→ Your objective
Down to the last line, transcribe the records verbatim and exclude the images.
::::
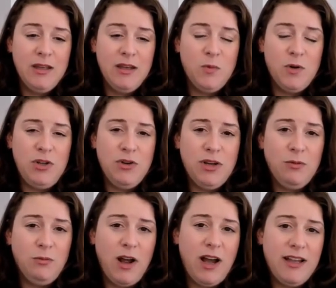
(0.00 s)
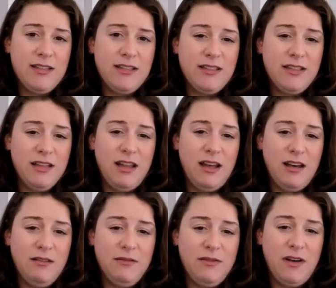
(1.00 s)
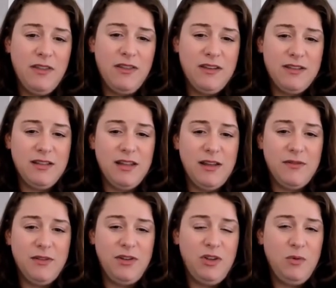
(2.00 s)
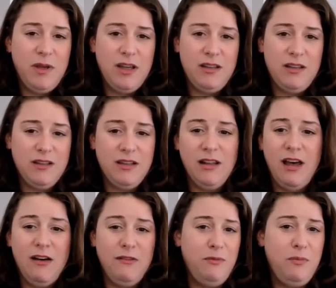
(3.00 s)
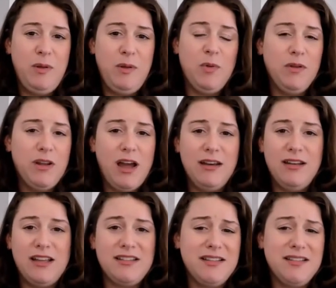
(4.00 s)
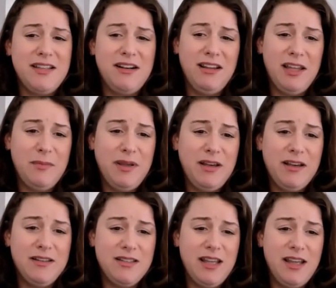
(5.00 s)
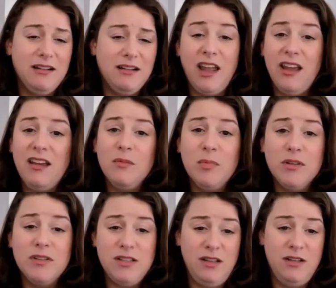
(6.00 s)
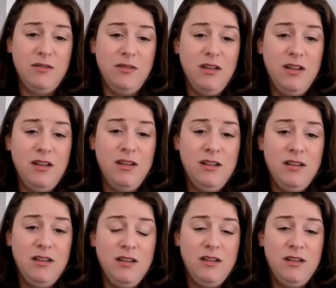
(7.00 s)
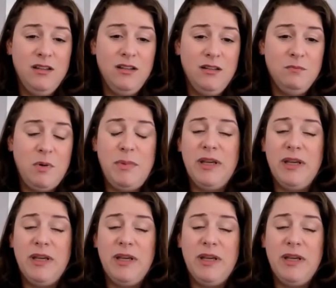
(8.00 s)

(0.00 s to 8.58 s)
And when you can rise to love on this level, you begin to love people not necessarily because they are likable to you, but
::::
→ Exercise answer
(0.00 s)
(1.00 s)
(2.00 s)
(3.00 s)
(4.00 s)
(5.00 s)
(6.00 s)
(7.00 s)
(8.00 s)

(0.00 s to 8.58 s)
And when you can rise to love on this level, you begin to love people not necessarily because they are likable to you, but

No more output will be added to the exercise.